## EXERCISE DESCRIPTION
Set down the entries below exactly, leaving out all images.
** Opening PROVIDED MATERIAL block **
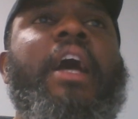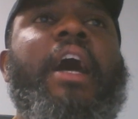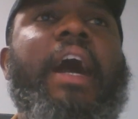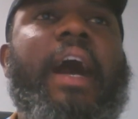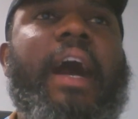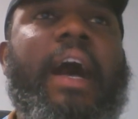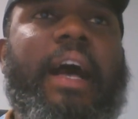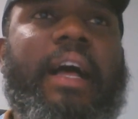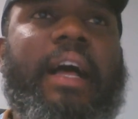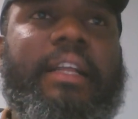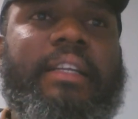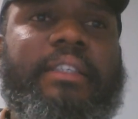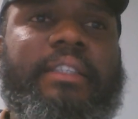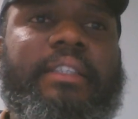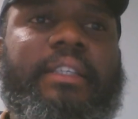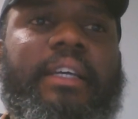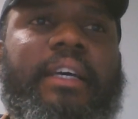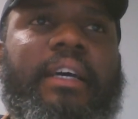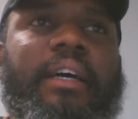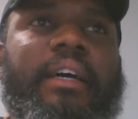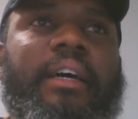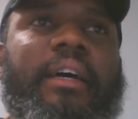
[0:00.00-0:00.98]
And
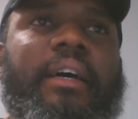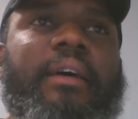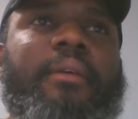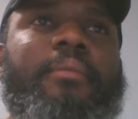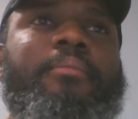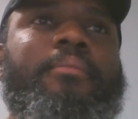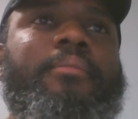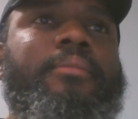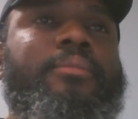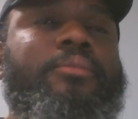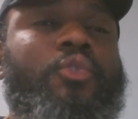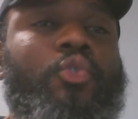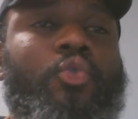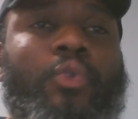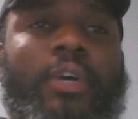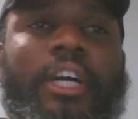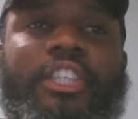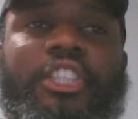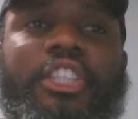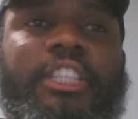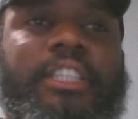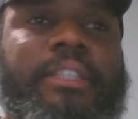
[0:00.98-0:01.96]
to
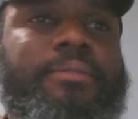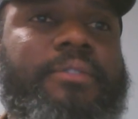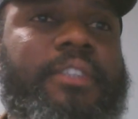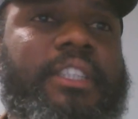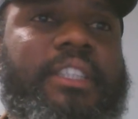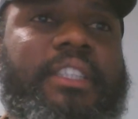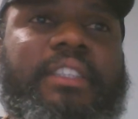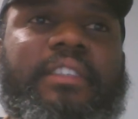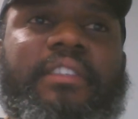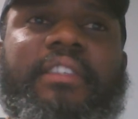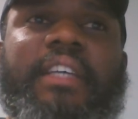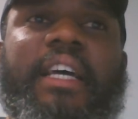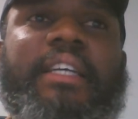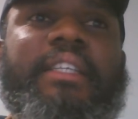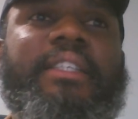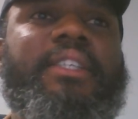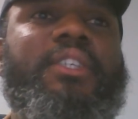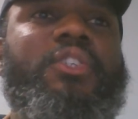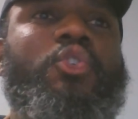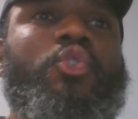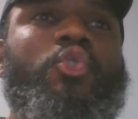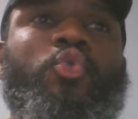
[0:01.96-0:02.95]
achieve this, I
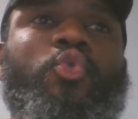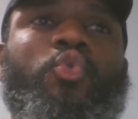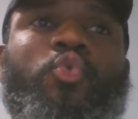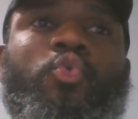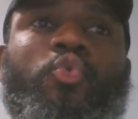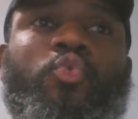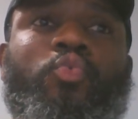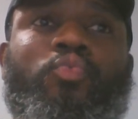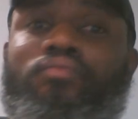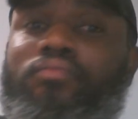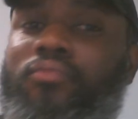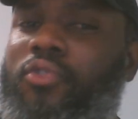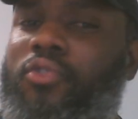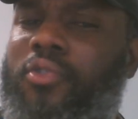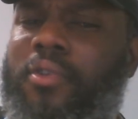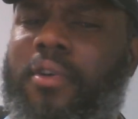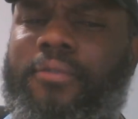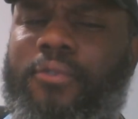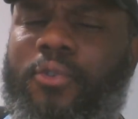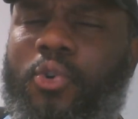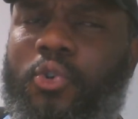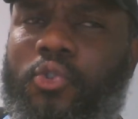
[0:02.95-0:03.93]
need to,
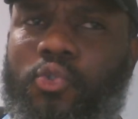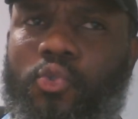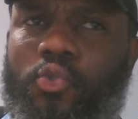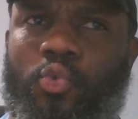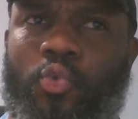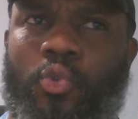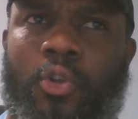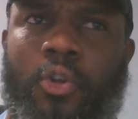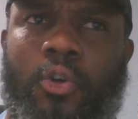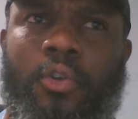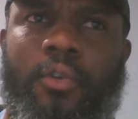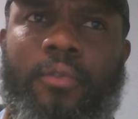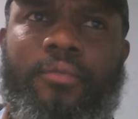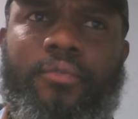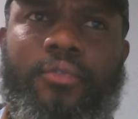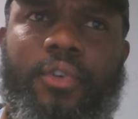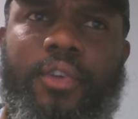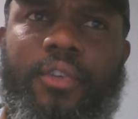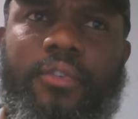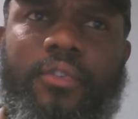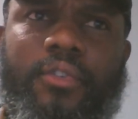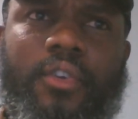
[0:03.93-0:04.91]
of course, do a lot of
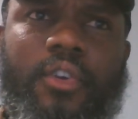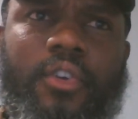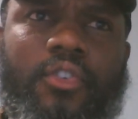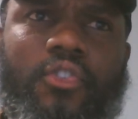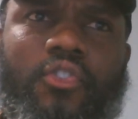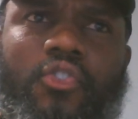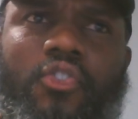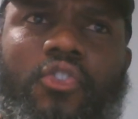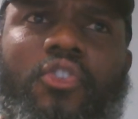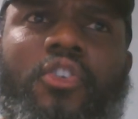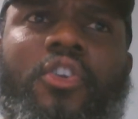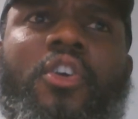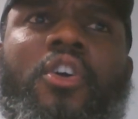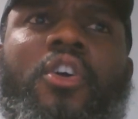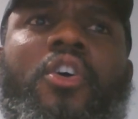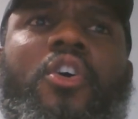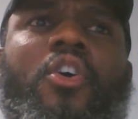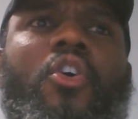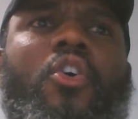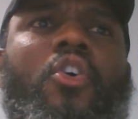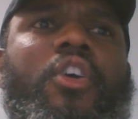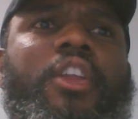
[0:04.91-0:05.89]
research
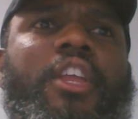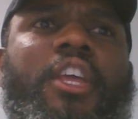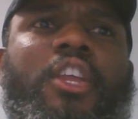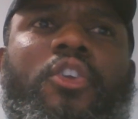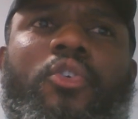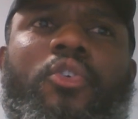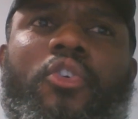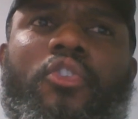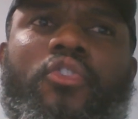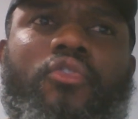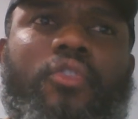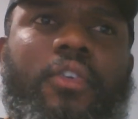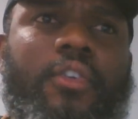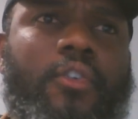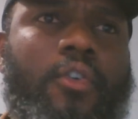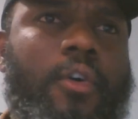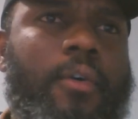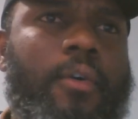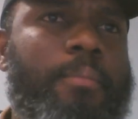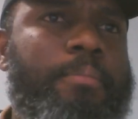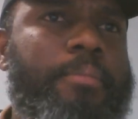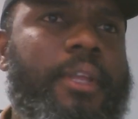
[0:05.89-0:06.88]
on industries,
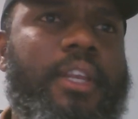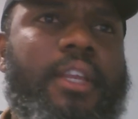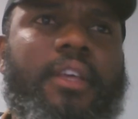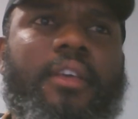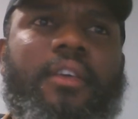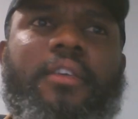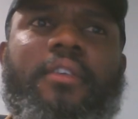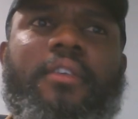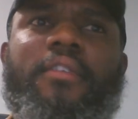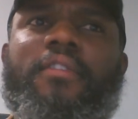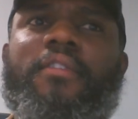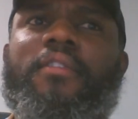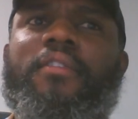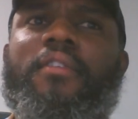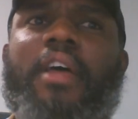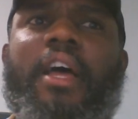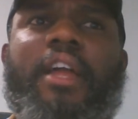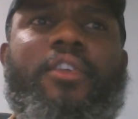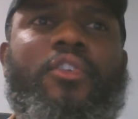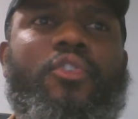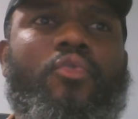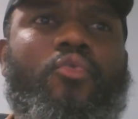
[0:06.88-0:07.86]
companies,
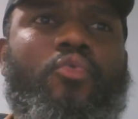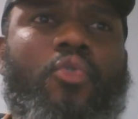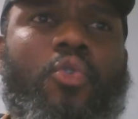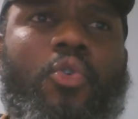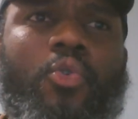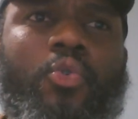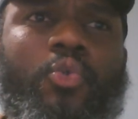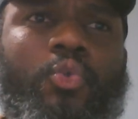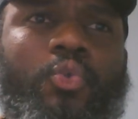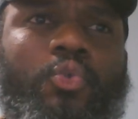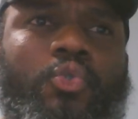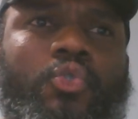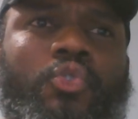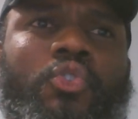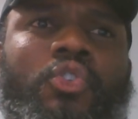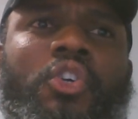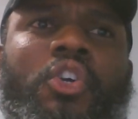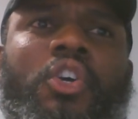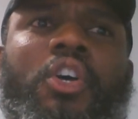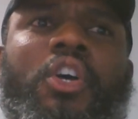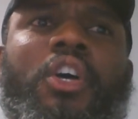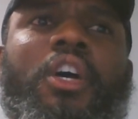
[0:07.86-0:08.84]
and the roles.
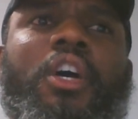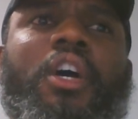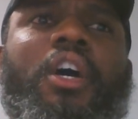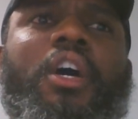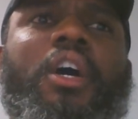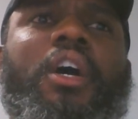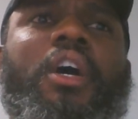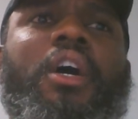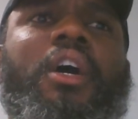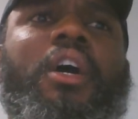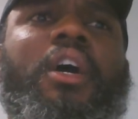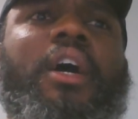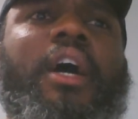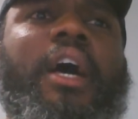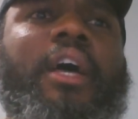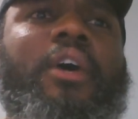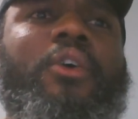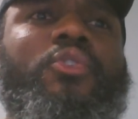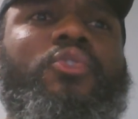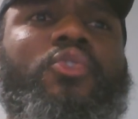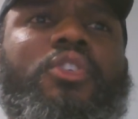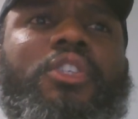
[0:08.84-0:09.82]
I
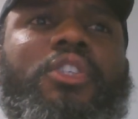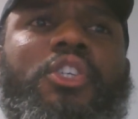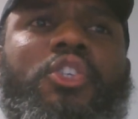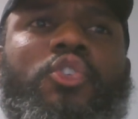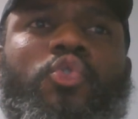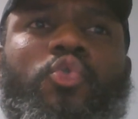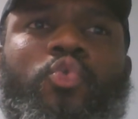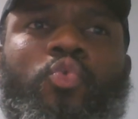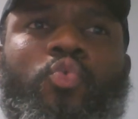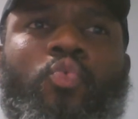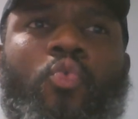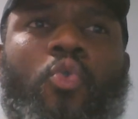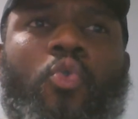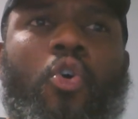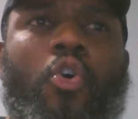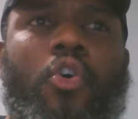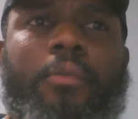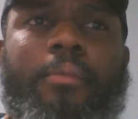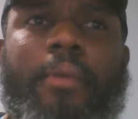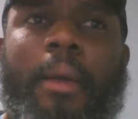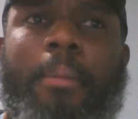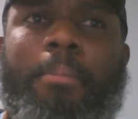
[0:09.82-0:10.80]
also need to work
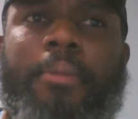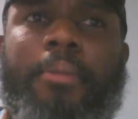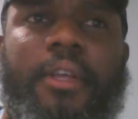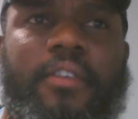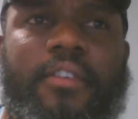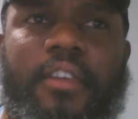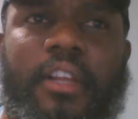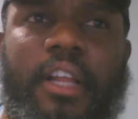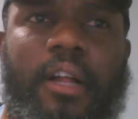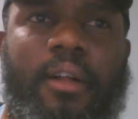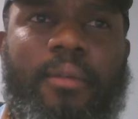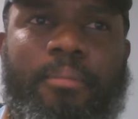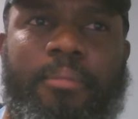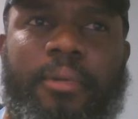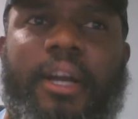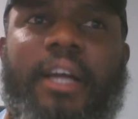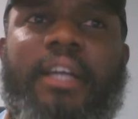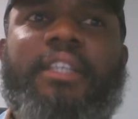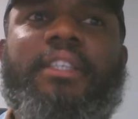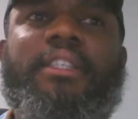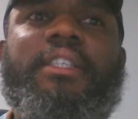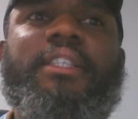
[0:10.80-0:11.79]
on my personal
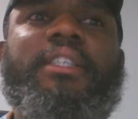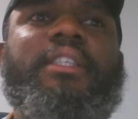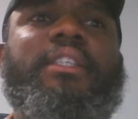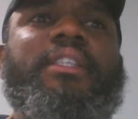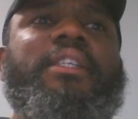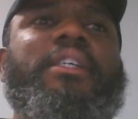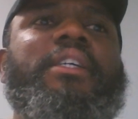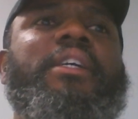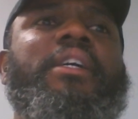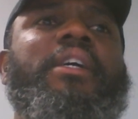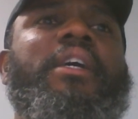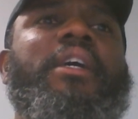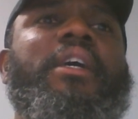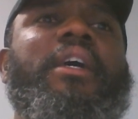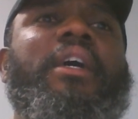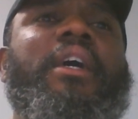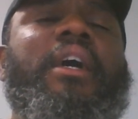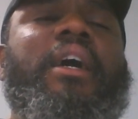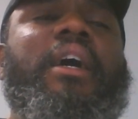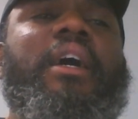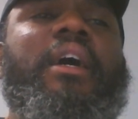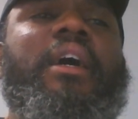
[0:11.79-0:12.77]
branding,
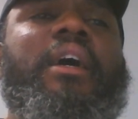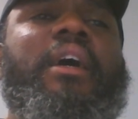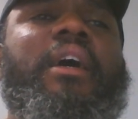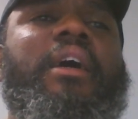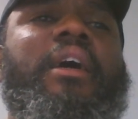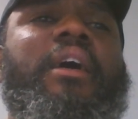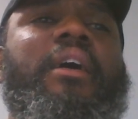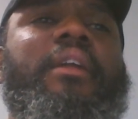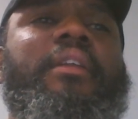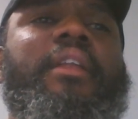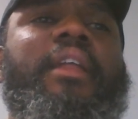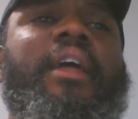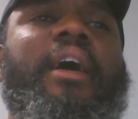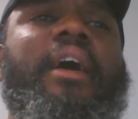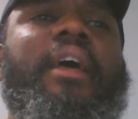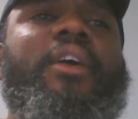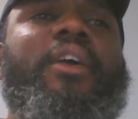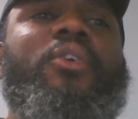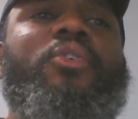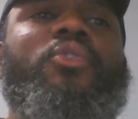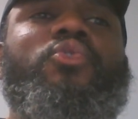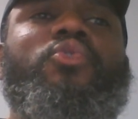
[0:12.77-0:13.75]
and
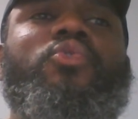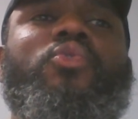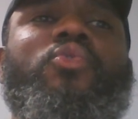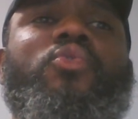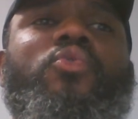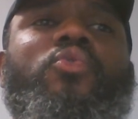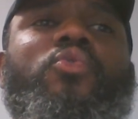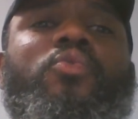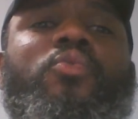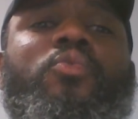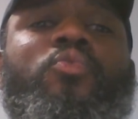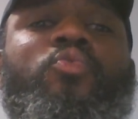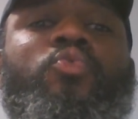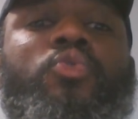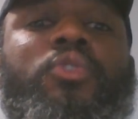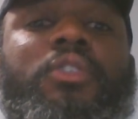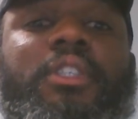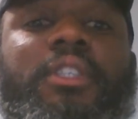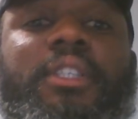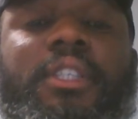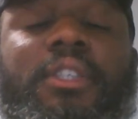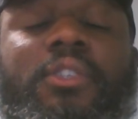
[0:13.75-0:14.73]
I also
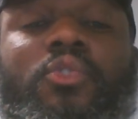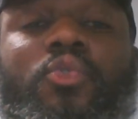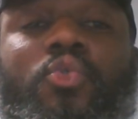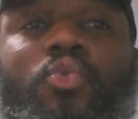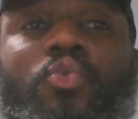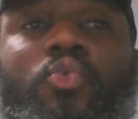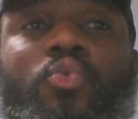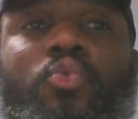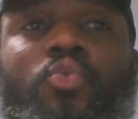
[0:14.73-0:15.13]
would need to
** Closing PROVIDED MATERIAL block **
## TASK OUTPUT
[0:00.00-0:00.98]
And
[0:00.98-0:01.96]
to
[0:01.96-0:02.95]
achieve this, I
[0:02.95-0:03.93]
need to,
[0:03.93-0:04.91]
of course, do a lot of
[0:04.91-0:05.89]
research
[0:05.89-0:06.88]
on industries,
[0:06.88-0:07.86]
companies,
[0:07.86-0:08.84]
and the roles.
[0:08.84-0:09.82]
I
[0:09.82-0:10.80]
also need to work
[0:10.80-0:11.79]
on my personal
[0:11.79-0:12.77]
branding,
[0:12.77-0:13.75]
and
[0:13.75-0:14.73]
I also
[0:14.73-0:15.13]
would need to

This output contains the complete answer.